Work instructions | Exclude the pictures and repeat all of the data exactly.

=== The input ===

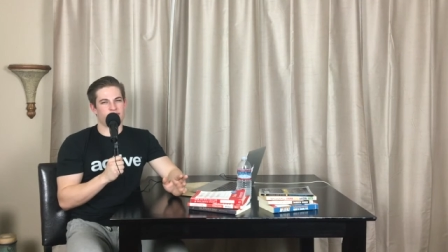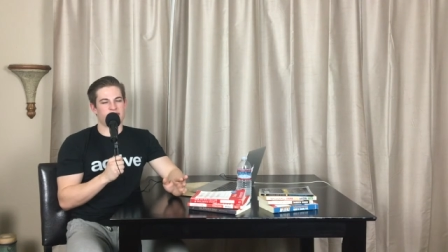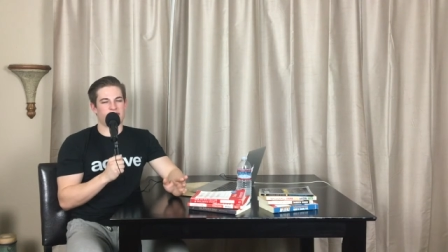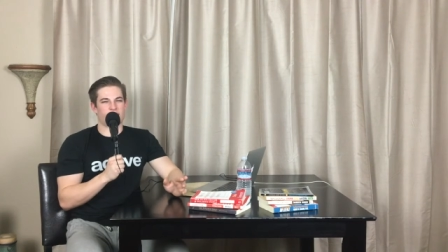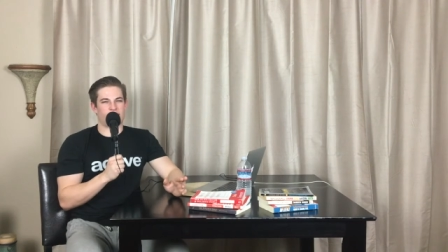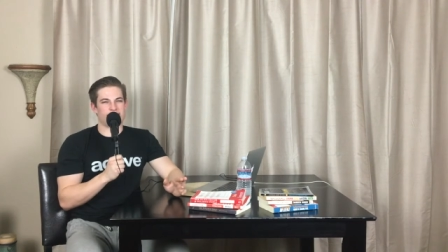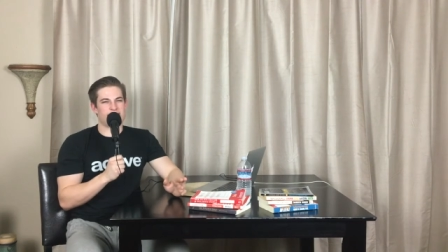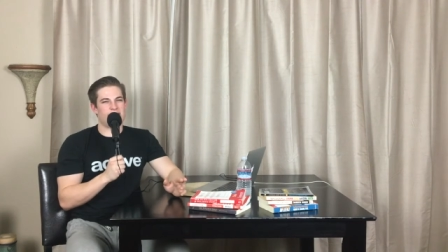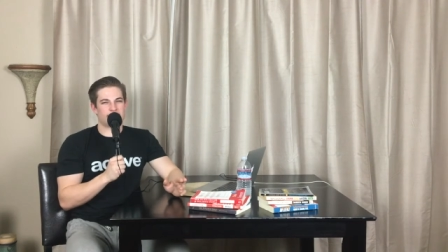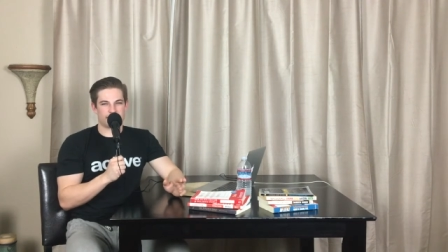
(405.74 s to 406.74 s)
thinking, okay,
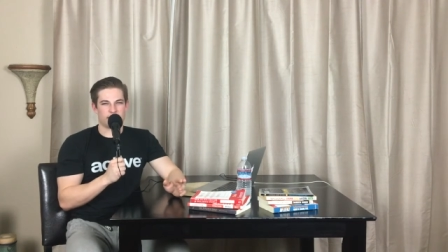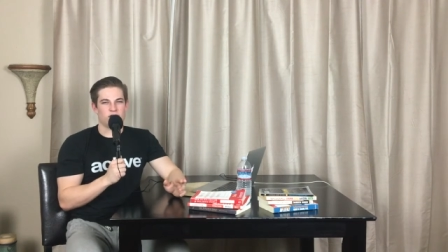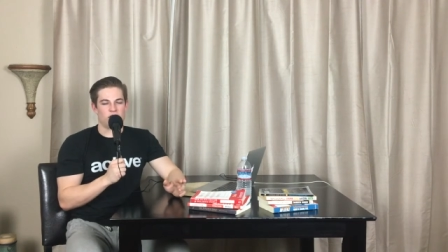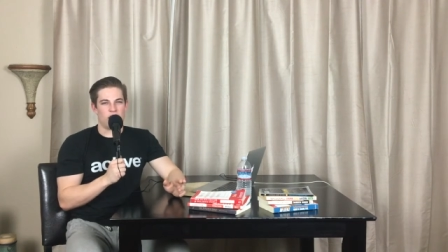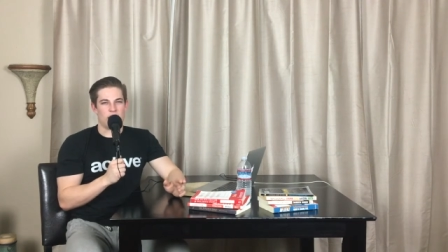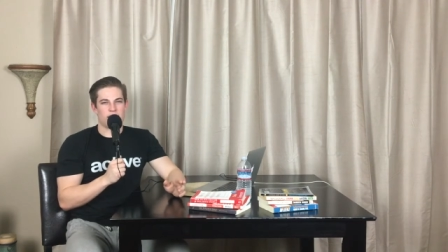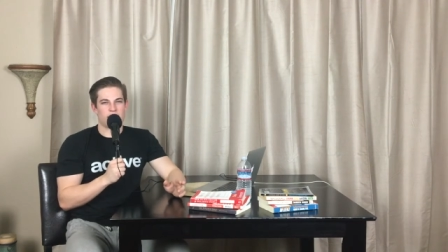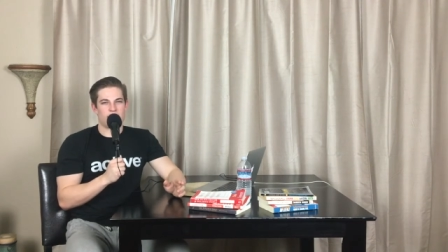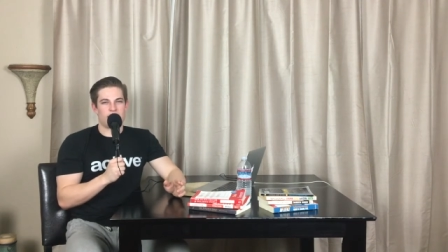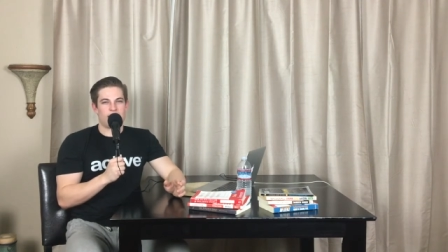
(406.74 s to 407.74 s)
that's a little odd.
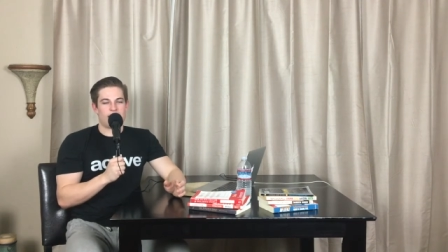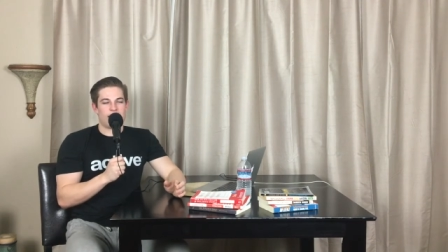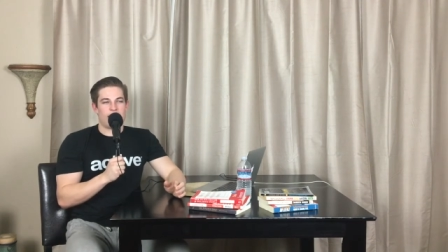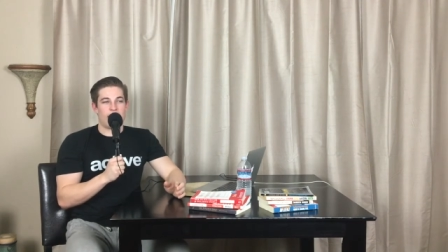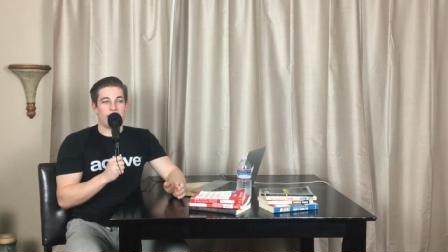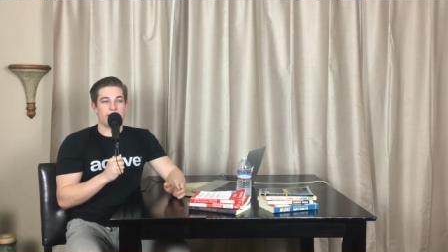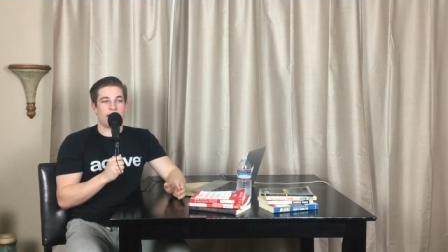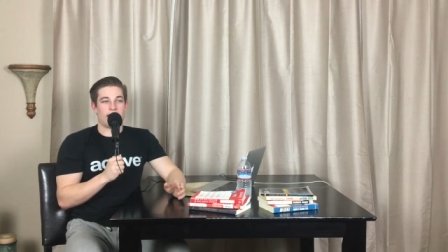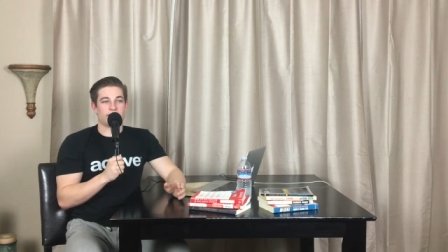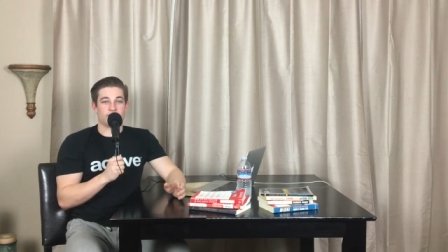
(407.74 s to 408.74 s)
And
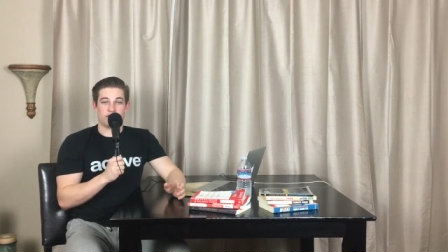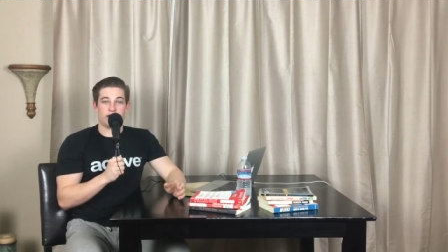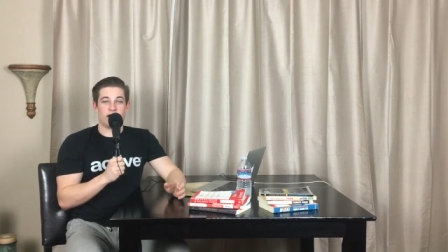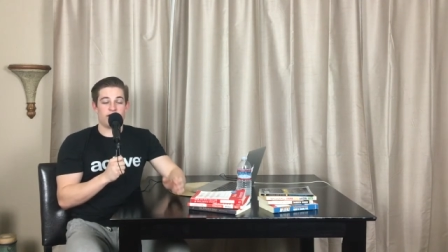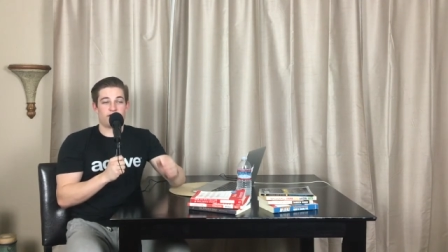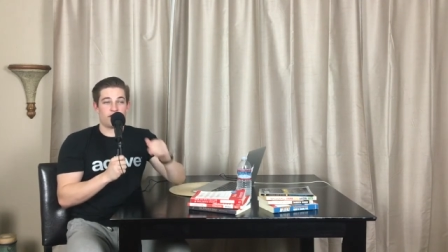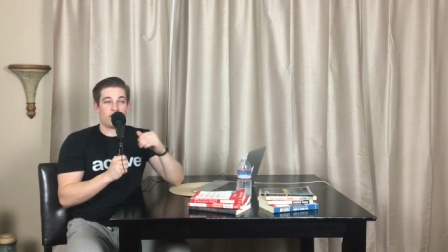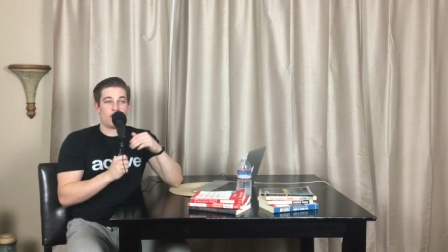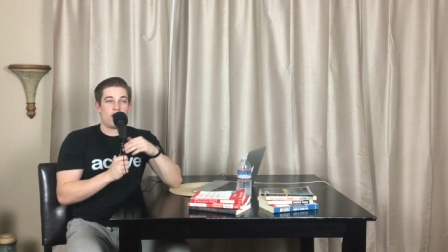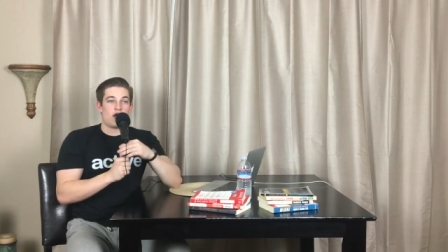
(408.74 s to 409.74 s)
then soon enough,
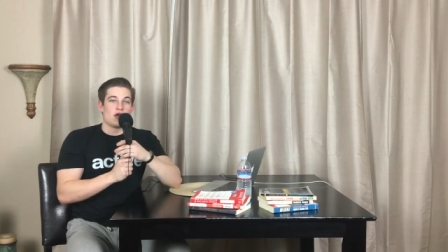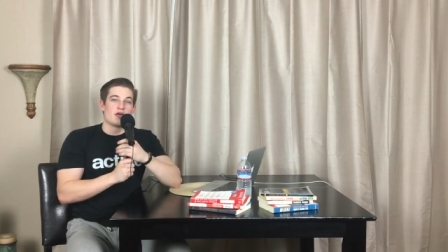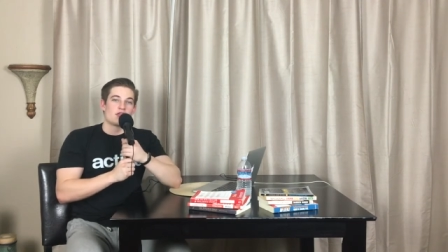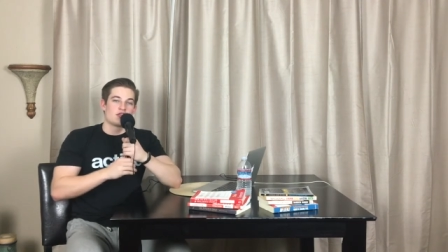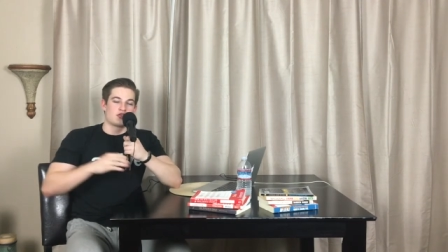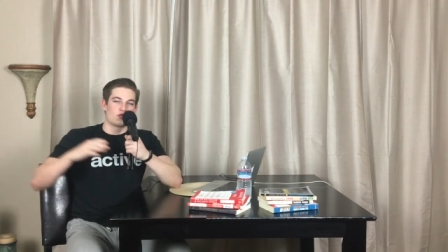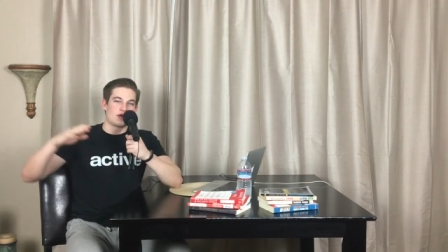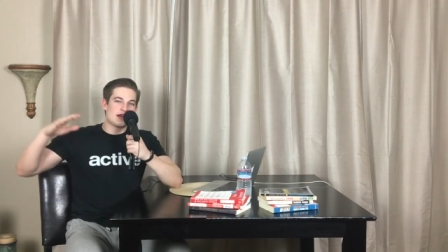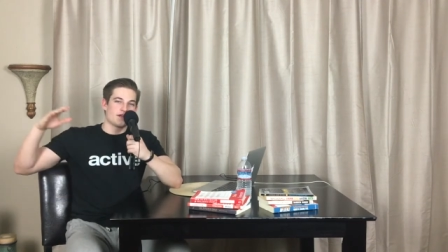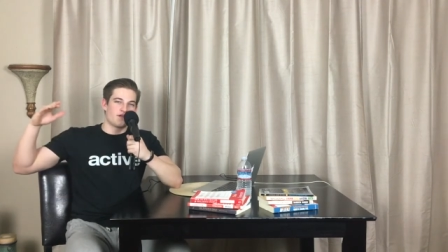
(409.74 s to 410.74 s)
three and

===

Response to this exercise |
(405.74 s to 406.74 s)
thinking, okay,
(406.74 s to 407.74 s)
that's a little odd.
(407.74 s to 408.74 s)
And
(408.74 s to 409.74 s)
then soon enough,
(409.74 s to 410.74 s)
three and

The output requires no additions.